- Building a Simple CMS with MongoDB, Python, and Flask
Building a Simple CMS with MongoDB, Python, and Flask
Usually, we use Content Management Software like IBM Filenet or OpenText Documentum to create content warehouses. These applications store content (PDFs, JPEGs) as objects and save the associated metadata in databases like MSSQL or Oracle. They offer front-end applications like Webtop and Documentum Administrator to access the files.
With MongoDB, you can create a similar application almost in no time. This article will show you how easy it is to build such an app.
We will use MongoDB as a container running in Docker. Our application for generating PDFs and metadata, as well as the uploading part, will run on a local Windows machine. We’ll use Python 3.11 to develop the application.
The front end will be created using Flask.
Project Background
The project can be divided into the following parts:
- Creating the MongoDB container
- Creating a script to generate PDFs and associated metadata in JSON
- Uploading the PDFs to MongoDB
- Creating a front-end UI using Flask to search the content in MongoDB
Create a MongoDB Container
First, create a Docker network and volume:
docker network create spark-network
docker volume create mongo_data
Execute the following command to run the MongoDB container:
docker run -d --name mongoDB --network spark-network -p 27017:27017 -v mongo-data:/data/db mongo
Explanation of the command options:
-d
: Run the container in detached mode.--name mongoDB
: Assign the name “mongoDB” to the container.--network spark-network
: Connect the container to the network “spark-network”.-p 27017:27017
: Map port 27017 on the host to port 27017 in the container.-v mongo-data:/data/db
: Use a Docker volume named “mongo-data” to persist MongoDB data.
You can connect to MongoDB using a MongoDB client or management tool like MongoDB Compass, Robo 3T, or Studio 3T. The connection string is:
mongodb://localhost:27017
Creating Sample PDFs and Metadata Files
Create the folder structure mongoDB_CMS\content_and_metadata
and place the script files inside it.
Note: Before running the scripts, install the required Python packages using command prompt/terminal: **pip install fpdf pymongo**
Script to Create Metadata and PDF Files
Save the following script as 1_create_files.py
:
from fpdf import FPDF
import json
import os
# Base directory to save content and metadata files inside content_and_metadata folder
#base_dir = os.path.join(os.getcwd(), 'content_and_metadata')
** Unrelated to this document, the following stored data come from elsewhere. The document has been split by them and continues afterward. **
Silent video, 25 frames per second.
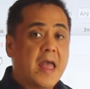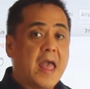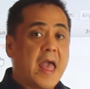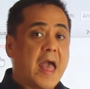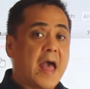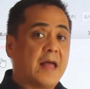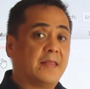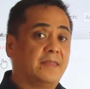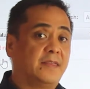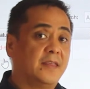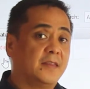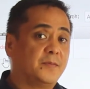
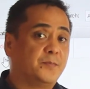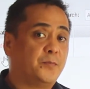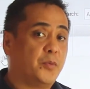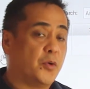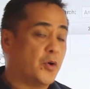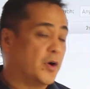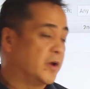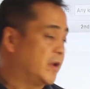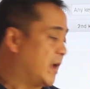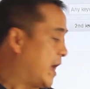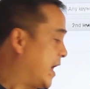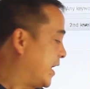At this
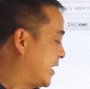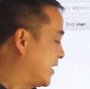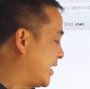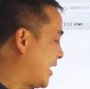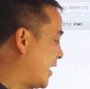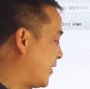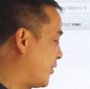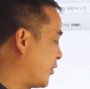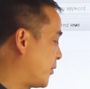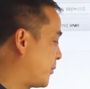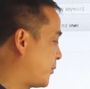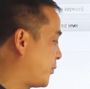point, I can
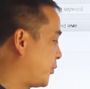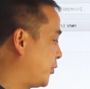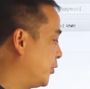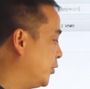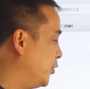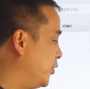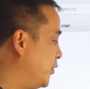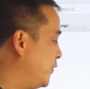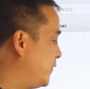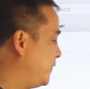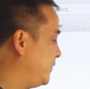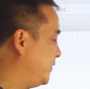either
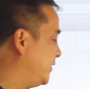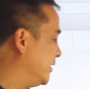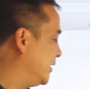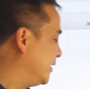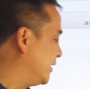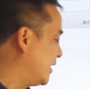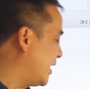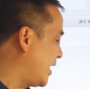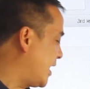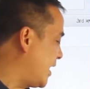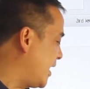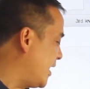approve,
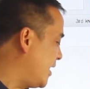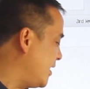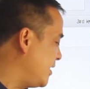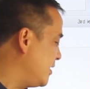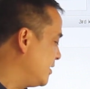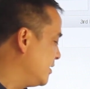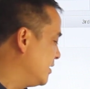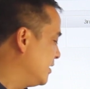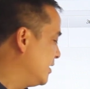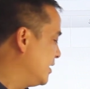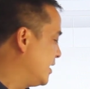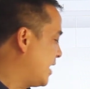
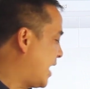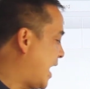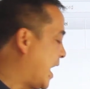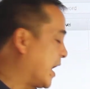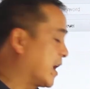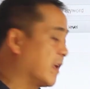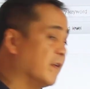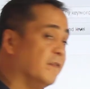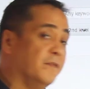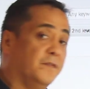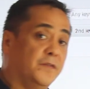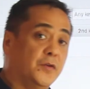deny, I
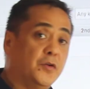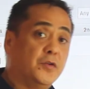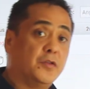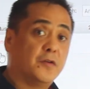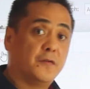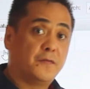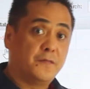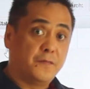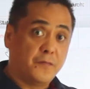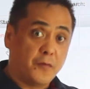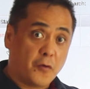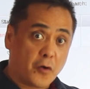can view the
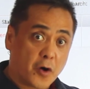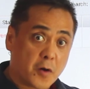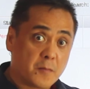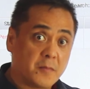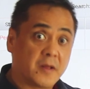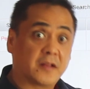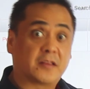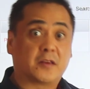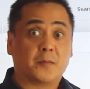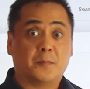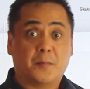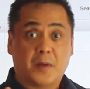form,
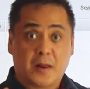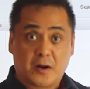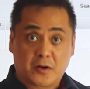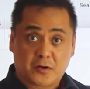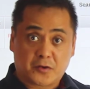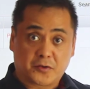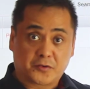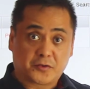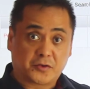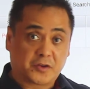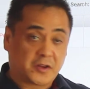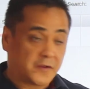like the
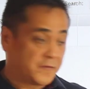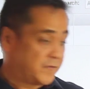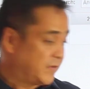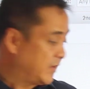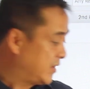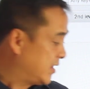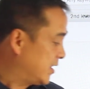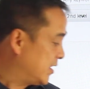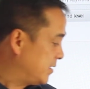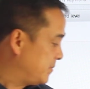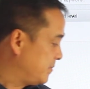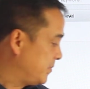medical
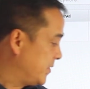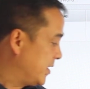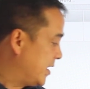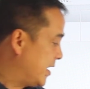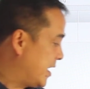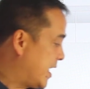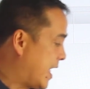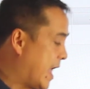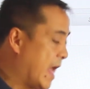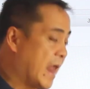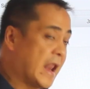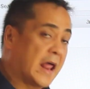certificate,
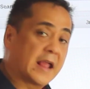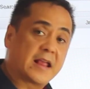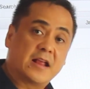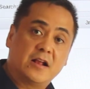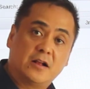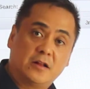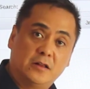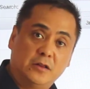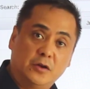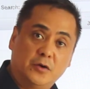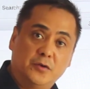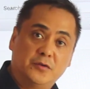and I can
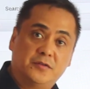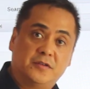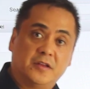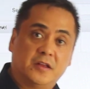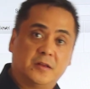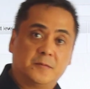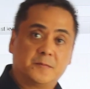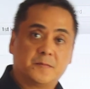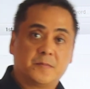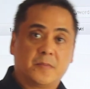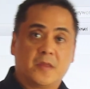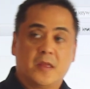close it.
#os.makedirs(base_dir, exist_ok=True)
# Base directory to save content and metadata files inside a particular folder
# base_dir = r'C:\Users\dwaip\Desktop\mongoDB_CMS'
# Base directory, to save the content and metadata in the current folder
base_dir = os.getcwd() # Get the current working directory
# Generate 10 PDF files and corresponding metadata files
metadata_list = [
{"title": f"Document {i}", "description": f"Description for document {i}", "file_name": f"document{i}.pdf"}
for i in range(1, 11)
]
for i, metadata in enumerate(metadata_list, 1):
# Create PDF file
pdf = FPDF()
pdf.add_page()
pdf.set_font("Arial", size=12)
pdf.cell(200, 10, txt=f"Document {i}", ln=True, align='C')
pdf.cell(200, 10, txt="This is a sample PDF file.", ln=True, align='C')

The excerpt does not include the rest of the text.